Henri Kluytmans wrote:

> 
> >We will never have HAL running on a computer, not even by 20,001.
> 
> So you claim it will take more than 18,000 years to develop human 
> (or more) equivalent AIs...   Hmm,...  (sigh)

My claim is only that it will never happen based on a digital computer, i.e. 
Turing machine. And in this case it's a matter of possible vs. impossible, not 
development time.

> 

> >I hope that some other form of substrate can be developed that can support an
> >artificial mind. But this will depend on our achieving some degree of

> >understanding of how the mind works. Currently we have _no idea_ how the mind
> >works. 
> 
> We do not have to know how the mind works to be able to develop 
> an artificial substrate. We only have to know how it's building 
> blocks function (i.e. the neurons). See my other postings.
> (Of course, this is a simplified statement...)

Yes I agree that starting with something like neurons as building blocks 
would seem like the most promising approach.
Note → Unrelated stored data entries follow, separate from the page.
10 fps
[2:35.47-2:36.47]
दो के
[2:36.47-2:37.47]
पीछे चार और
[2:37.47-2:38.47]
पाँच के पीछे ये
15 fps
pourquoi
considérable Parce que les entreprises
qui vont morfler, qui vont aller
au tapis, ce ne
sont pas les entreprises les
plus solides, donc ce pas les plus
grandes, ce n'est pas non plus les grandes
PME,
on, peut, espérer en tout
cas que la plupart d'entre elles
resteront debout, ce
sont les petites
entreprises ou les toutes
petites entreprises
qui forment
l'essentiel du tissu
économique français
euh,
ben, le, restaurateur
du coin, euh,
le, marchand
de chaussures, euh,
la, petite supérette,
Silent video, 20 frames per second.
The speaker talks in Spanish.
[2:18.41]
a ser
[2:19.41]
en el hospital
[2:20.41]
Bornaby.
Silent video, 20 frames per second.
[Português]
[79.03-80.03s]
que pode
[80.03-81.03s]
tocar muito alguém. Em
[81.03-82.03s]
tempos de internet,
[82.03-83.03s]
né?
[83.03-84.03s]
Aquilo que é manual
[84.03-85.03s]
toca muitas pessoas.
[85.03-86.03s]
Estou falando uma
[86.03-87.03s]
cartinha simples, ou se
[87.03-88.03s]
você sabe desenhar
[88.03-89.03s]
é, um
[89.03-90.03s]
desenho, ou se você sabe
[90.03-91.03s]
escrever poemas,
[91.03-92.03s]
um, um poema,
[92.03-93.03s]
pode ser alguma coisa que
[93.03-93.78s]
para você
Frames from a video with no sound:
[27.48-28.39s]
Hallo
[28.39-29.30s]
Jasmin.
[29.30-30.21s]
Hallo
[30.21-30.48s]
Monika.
However, identifying building 
blocks before you know how the thing works that you're building is somewhat 
bass-ackwards IMHO. So what if you have artificial neurons - how do you 
hook them up?

> 
> >To go back to computers, but only as an analogy: it's as if you 
> >were given a computer, and you could observe it and run programs, 
> <snip>
> >certainly couldn't infer anything about even the lowest level 
> >virtual machine with your voltmeter. 
> 
> If you could use a microscope and a voltmeter, and if you 
> would have multiple computers that you could take apart and 
> analyse piece by piece, then somebody could certainly infer 
> everything, especially at the lowest levels. (Assuming that 
> that somebody would have a certain level of understanding of 
> physics.) You could start for example by analysing the 
> circuits on the CPU, and find out that the transistors 
> form logic circuits ... etc.

If you look at, say, the code for an operating system, you would have to 
conclude that the possibility of deriving this code, by reverse-engineering 
using only a voltmeter and a microscope, is extremely close to zero. 
Knowledge of physics wouldn't help, it's more a problem in logic and 
combinatorics. Remember you're starting with zero knowledge, no 
programming language you'd have to invent it, no knowledge of the software 
architecture or that there even was one (and the architecture of the OS alone 
can be incredibly complex). I've worked on operating systems during my 
career and for any real-world case it's just barely possible to understand how 

they work even if you have all the code there in front of you written in a nice
high-level programming language.

So with the brain/mind, it seems to me that we have a similar problem - we 
don't even know what language to use to describe how it works, much less 
have a "software" architecture. Even if the exact connections between some 
group of neurons can be described, we have no idea at all how that can give 
rise to a thought, because we have no scientific language to describe exactly 
what a "thought" is (of course there's plenty of subjective language to 
describe it), and therefore we have no way to describe in engineering terms 
how the thought arises from neurons. With a computer, we have multiple 
symbolic languages that are used at each virtual machine level to describe 

how, say, the click of a user interface button at the top level gives rise to a
sequence of function calls down the levels until you reach the individual 
gates ("neurons"). With the brain we only know how some of the gates are 
connected together; everything "above" that is still unknown to us.